● Your goal: The records below need to be repeated exactly, with every picture left out.

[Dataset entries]
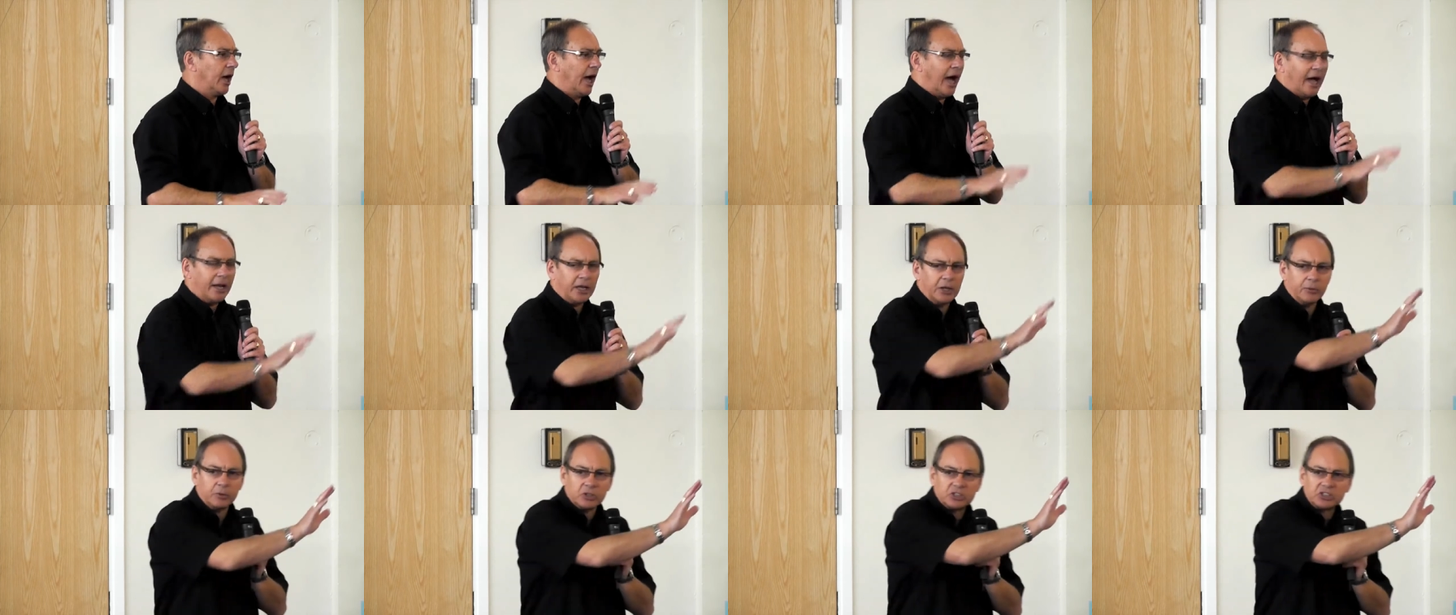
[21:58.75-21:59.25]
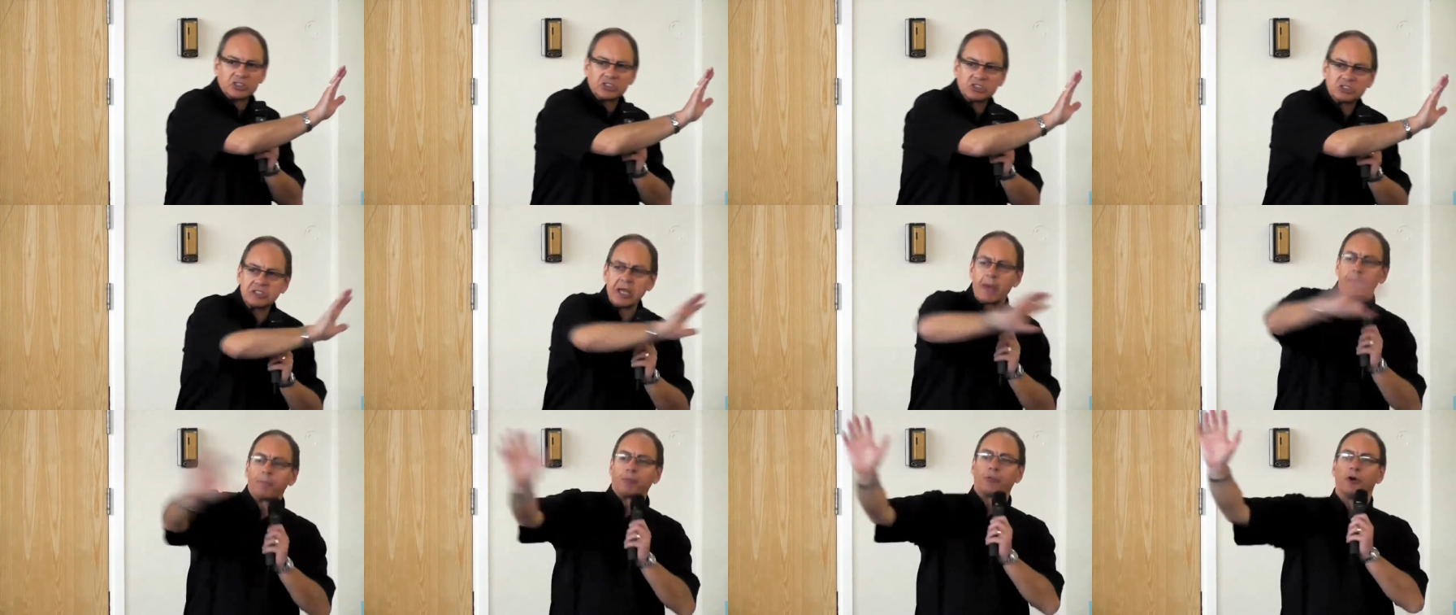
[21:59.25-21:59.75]
and he was
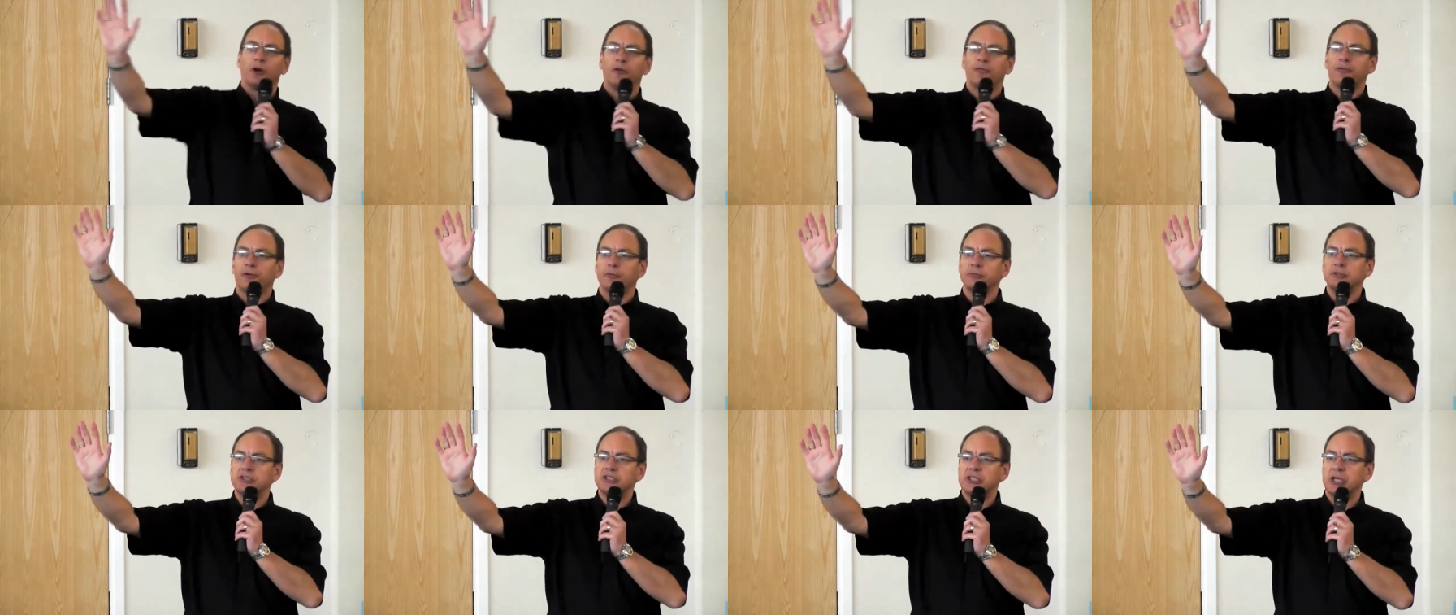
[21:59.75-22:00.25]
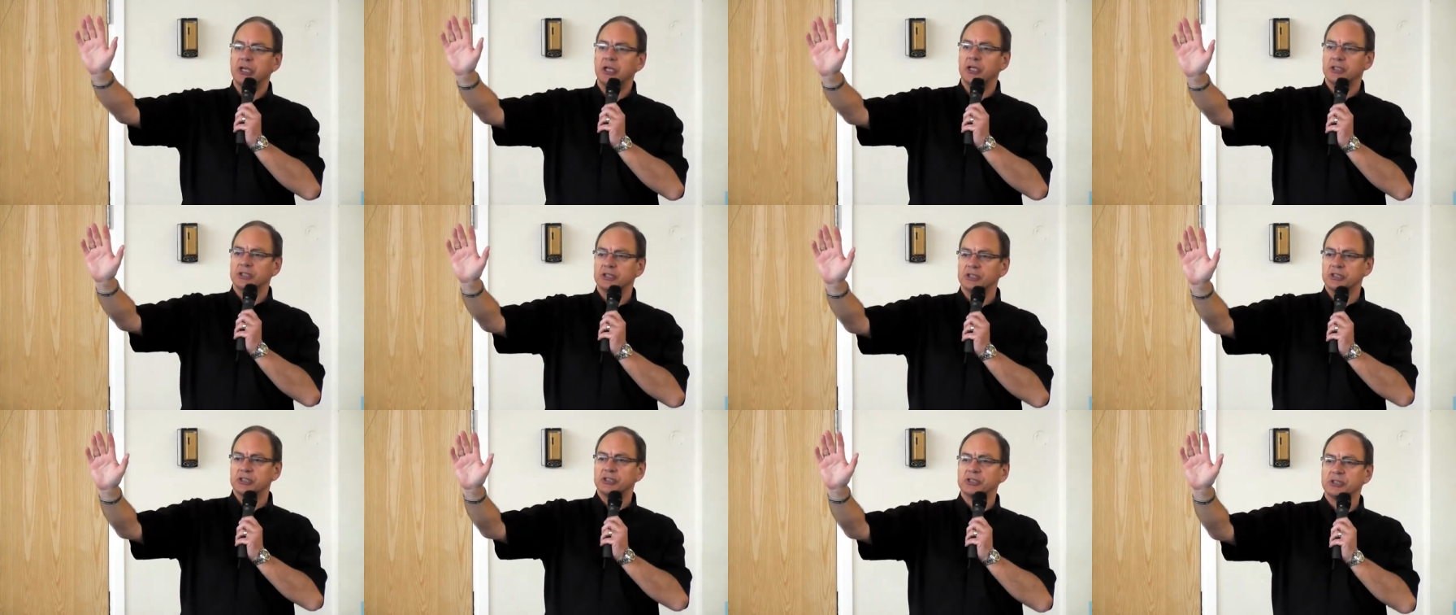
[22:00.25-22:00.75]
separate from
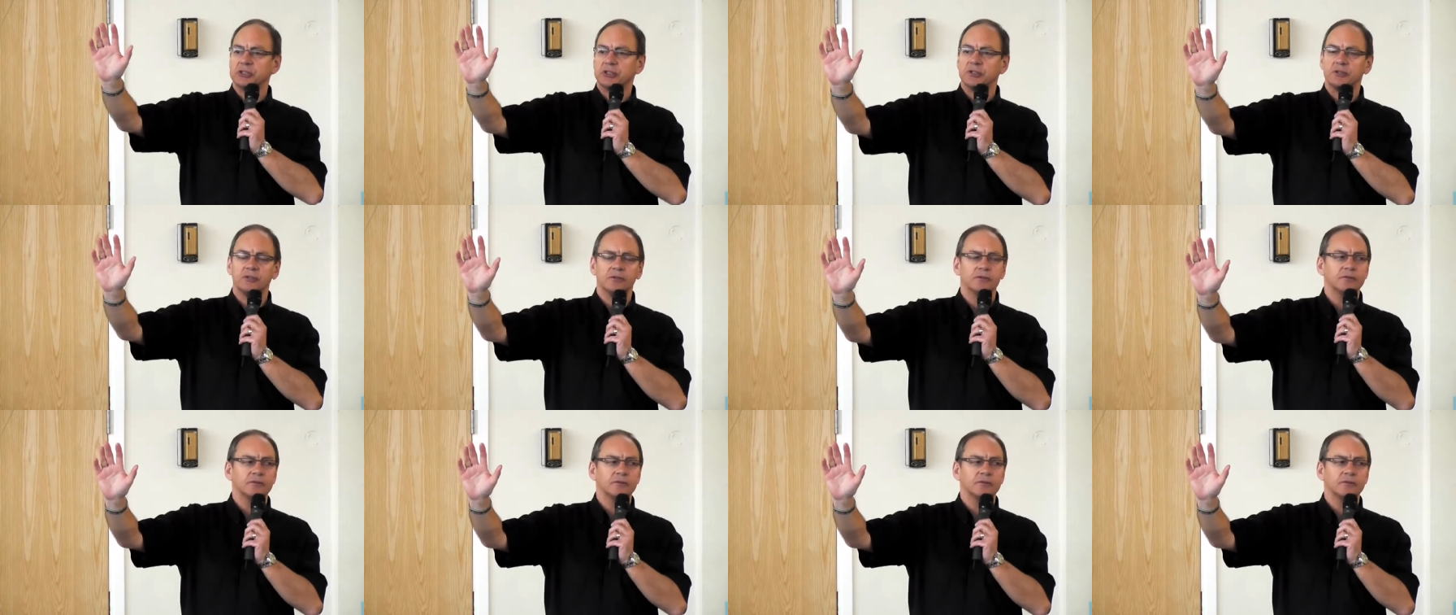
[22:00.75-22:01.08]
sinners.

● Exercise output:
[21:58.75-21:59.25]
[21:59.25-21:59.75]
and he was
[21:59.75-22:00.25]
[22:00.25-22:00.75]
separate from
[22:00.75-22:01.08]
sinners.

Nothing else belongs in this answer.